CSRF token mismatch in Laravel

1. About the error
2. Why do I see this error
3. Solution
4. Forms
5. AJAX requests
6. Expired sessions
7. Stateless routes (APIs, webhooks)

#About the error

You'll see CSRF token mismatch. in an exception or API response, or the user lands on a 419 Page Expired page. Laravel verifies a token on every state-changing request (POST, PUT, PATCH, DELETE) to block Cross-Site Request Forgery. If the token doesn't match the one in the session, the request is rejected.

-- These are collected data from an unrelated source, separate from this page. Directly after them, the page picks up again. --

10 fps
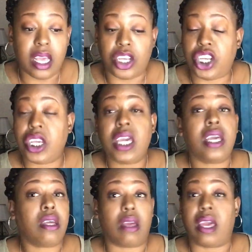
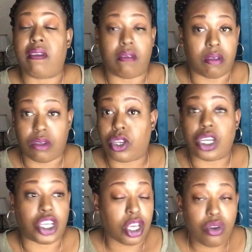she it,
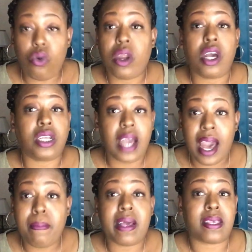she doing her
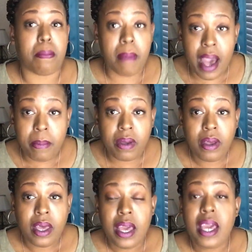job as a mama.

This is unrelated to a CORS error, a separate browser-enforced cross-origin check that's easy to confuse with it.

#Why do I see this error

• A form was submitted without the @csrf token.
• An AJAX request didn't send the X-CSRF-TOKEN header.
• The session expired (the page sat open too long), so the token is stale.
• A session/cookie problem: wrong SESSION_DOMAIN, or cookies blocked behind a proxy.

#Solution

#Forms

Add the @csrf Blade directive inside every form. It outputs the hidden _token field Laravel checks:

<form method="POST" action="/profile">
    @csrf
    <!-- fields -->
</form>

#AJAX requests

Expose the token in a meta tag and send it as a header on every request. With Axios:

<meta name="csrf-token" content="{{ csrf_token() }}">

window.axios.defaults.headers.common['X-CSRF-TOKEN'] =
    document.querySelector('meta[name="csrf-token"]').content;

With jQuery:

$.ajaxSetup({
    headers: { 'X-CSRF-TOKEN': $('meta[name="csrf-token"]').attr('content') }
});

#Expired sessions

If users hit this after leaving a tab open, the token expired with the session. You can't avoid expiry entirely, but you can detect a 419 in your AJAX layer and refresh the page or token gracefully rather than failing silently.

#Stateless routes (APIs, webhooks)

CSRF protection is for session-based, browser-driven requests. For a stateless API or an incoming webhook it doesn't apply, exclude those routes and authenticate with tokens or signed URLs instead. See disabling CSRF in Laravel for how to exclude specific routes.